Exode revisité (Sagesse de Salomon 18,6-9)
La nuit de la délivrance pascale avait été connue d’avance par nos Pères ; assurés des promesses auxquelles ils avaient cru, ils étaient dans la joie. Et ton peuple accueillit à la fois le salut des justes et la ruine de leurs ennemis. En même temps que tu frappais nos adversaires, tu nous revêtis de gloire en nous appelant à toi. En secret, les saints descendants d’(hommes) bons offraient un sacrifice, et ils acceptèrent d’un commun accord cette loi divine : que les saints partageraient les bonnes choses aussi bien que les dangers, et déjà ils entonnaient les chants de louange des Pères.
J’avoue ne pas comprendre (encore une fois !) pourquoi un tel texte a été choisi, pour quelle raison il a été tiré de son contexte, et pourquoi il a été découpé ainsi…
La finale du livre de la Sagesse est une sorte de commentaire narratif (en termes techniques, un midrash de type haggadah) du début du livre de l’Exode.
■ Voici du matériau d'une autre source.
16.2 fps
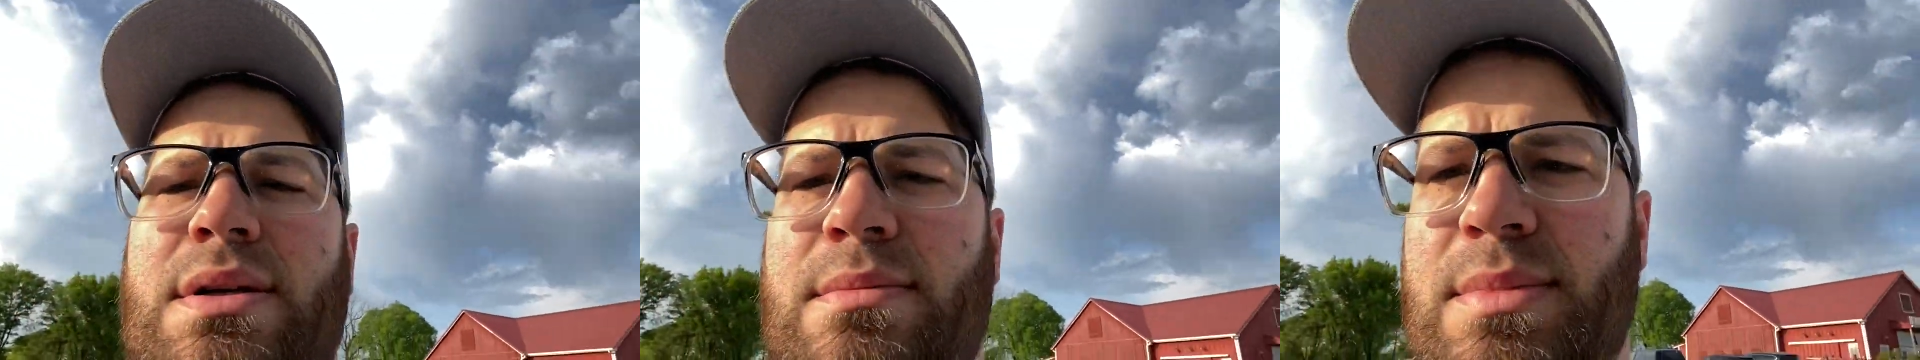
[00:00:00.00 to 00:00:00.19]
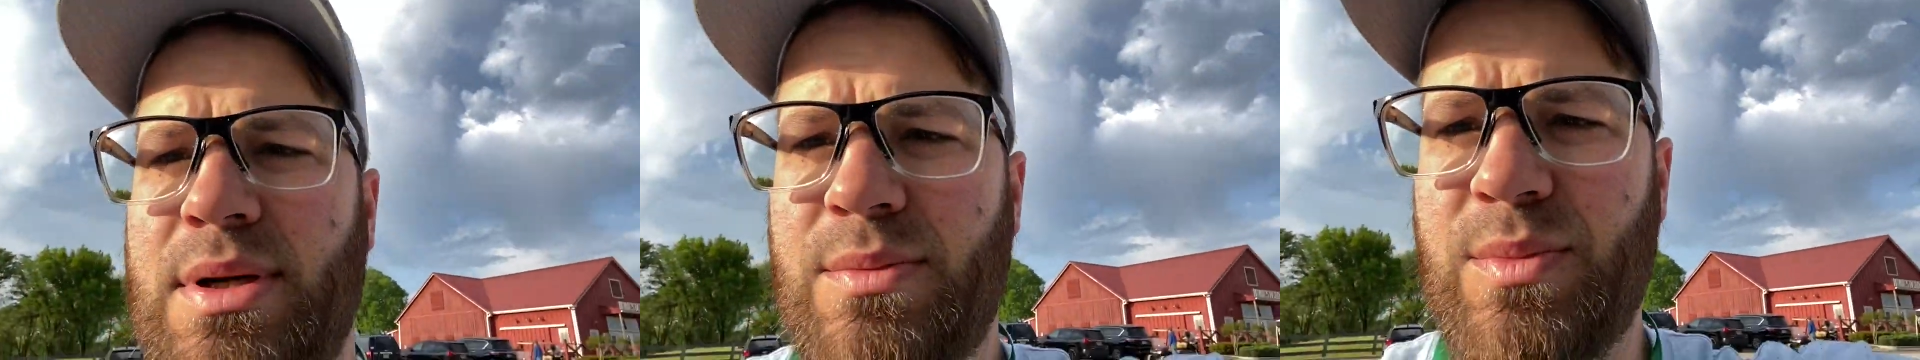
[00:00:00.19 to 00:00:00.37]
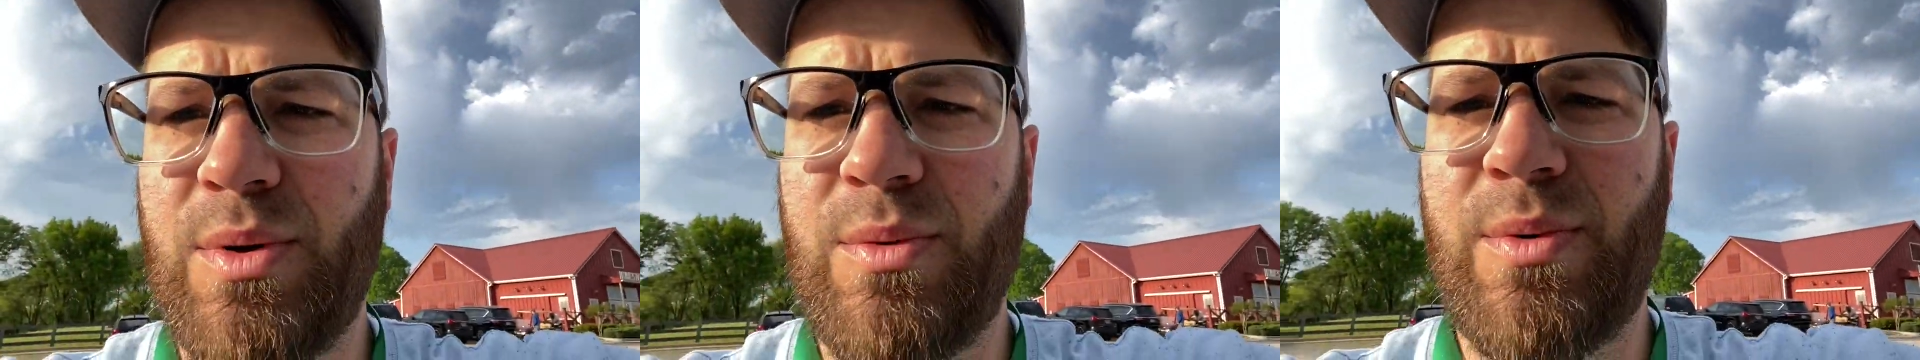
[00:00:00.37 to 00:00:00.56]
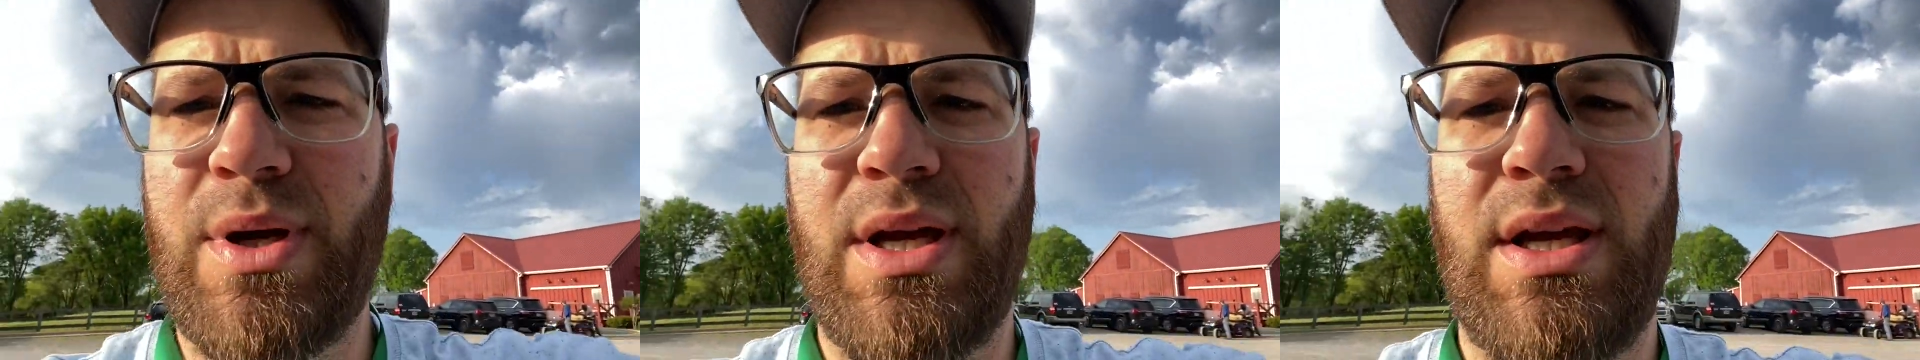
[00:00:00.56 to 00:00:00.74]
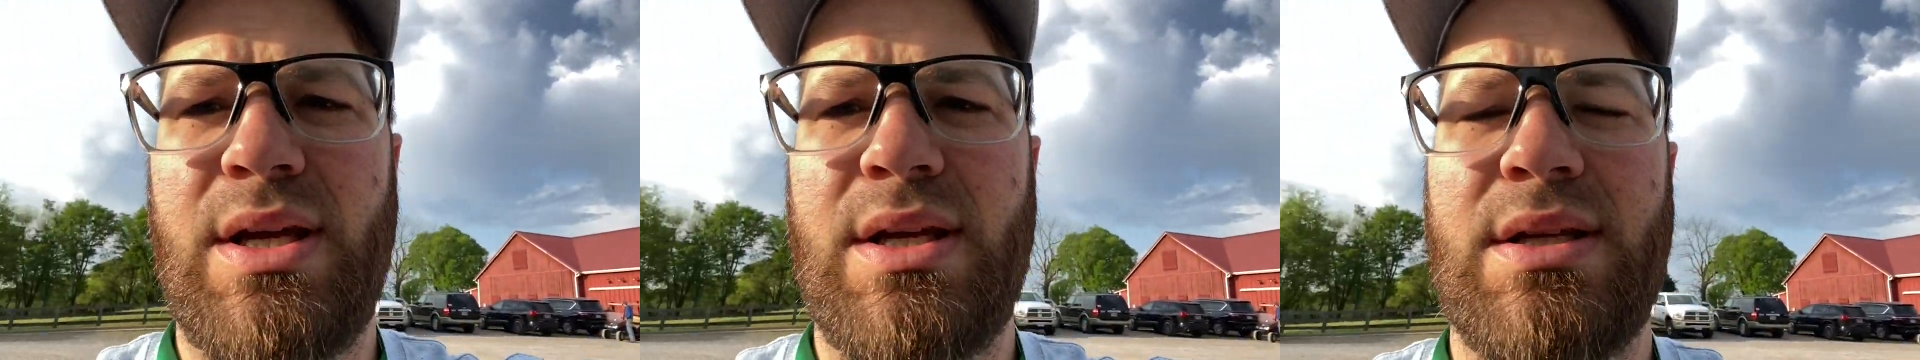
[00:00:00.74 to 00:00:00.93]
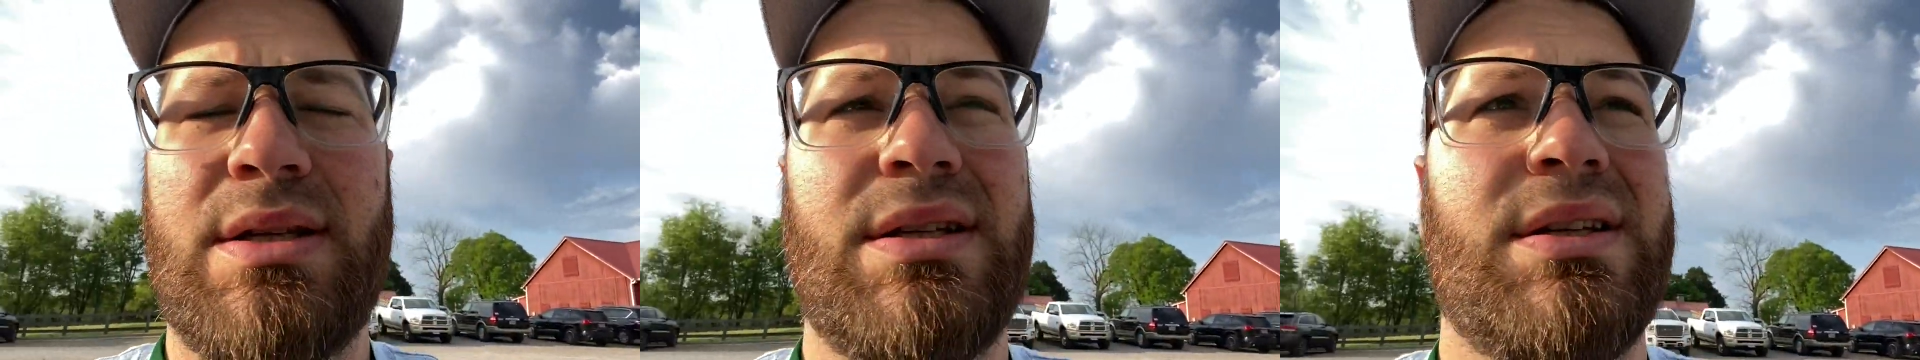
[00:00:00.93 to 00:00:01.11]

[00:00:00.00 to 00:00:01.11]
on my way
Ce commentaire cherche à montrer comment la Sagesse de Dieu est à l’œuvre dans l’histoire de l’Israël biblique, travaillant à faire mourir tout ce qui porte la mort pour laisser place à la vie. Le paragraphe d’où ce texte est tiré commence au verset 5 (mais comme il est un peu violent, il a été censuré…). Voici le texte, ainsi qu’une traduction plus précise du verset 6 inclus (et malencontreusement modifié) dans la version liturgique.
(5) Lorsque (les Égyptiens) avaient décidé de tuer les nouveau-nés des saints [= le peuple de Dieu], et qu’un seul enfant exposé avait été sauvé [= Moïse], pour les reprendre, tu as éliminé la foule de leurs enfants en les faisant mourir tous ensemble dans les eaux puissantes. (6) Cette nuit-là avait été annoncée d’avance à nos pères afin que, assurés des promesses auxquelles ils avaient cru, ils soient dans la joie…
L’auteur (qui parle fictivement à Dieu, de qui il loue la Sagesse) fait ici allusion à la sortie d’Égypte. Il voit dans la mort de l’armée de Pharaon au cœur des eaux de la mer des Joncs (voir Exode 14) une « réponse » de Dieu visant à corriger l’erreur commise par les Égyptiens. Cette erreur est d’avoir accepté l’ordre inique de leur roi et d’avoir fait périr tous les garçons des Hébreux dès la naissance, comme on peut le déduire du ch. 1 du livre de l’Exode. Pour l’auteur de la Sagesse, il s’agissait moins de punir les Égyptiens par la mort de ces hommes que de leur montrer combien ils ont eu tort de sombrer dans le mal consistant à semer la mort. En revanche, le peuple de Dieu qui a cru aux promesses divines de libération était dans la joie d’être enfin libéré de l’oppression, de l’esclavage et de la mort. Tandis que les fauteurs de mort périssaient, le peuple libéré était revêtu de gloire par son Dieu qui l’appelait vers lui en vue de sceller avec lui une alliance pour la vie.
Mais juste avant de quitter l’Égypte, les fidèles d’Israël, « saints descendants » de ces hommes bons que furent les patriarches (les Pères), ont pris un engagement solennel. En sacrifiant l’agneau pascal, ils ont par avance accepté l’aventure de l’exode avec ses avantages mais aussi avec ses dangers. Cette expérience, ils l’ont faite dès leur sortie du pays, quand ils ont vu la protection que le Seigneur leur accordait, mais aussi quand ils ont paniqué en voyant l’armée ennemie s’approcher d’eux, menaçante. Annonciatrice de ce qu’allait être la suite de leur chemin à travers le désert, la difficile expérience de la libération les a amenés à entonner des hymnes à la louange de Dieu, semblables à ceux que leurs Pères dans la foi avaient chantés.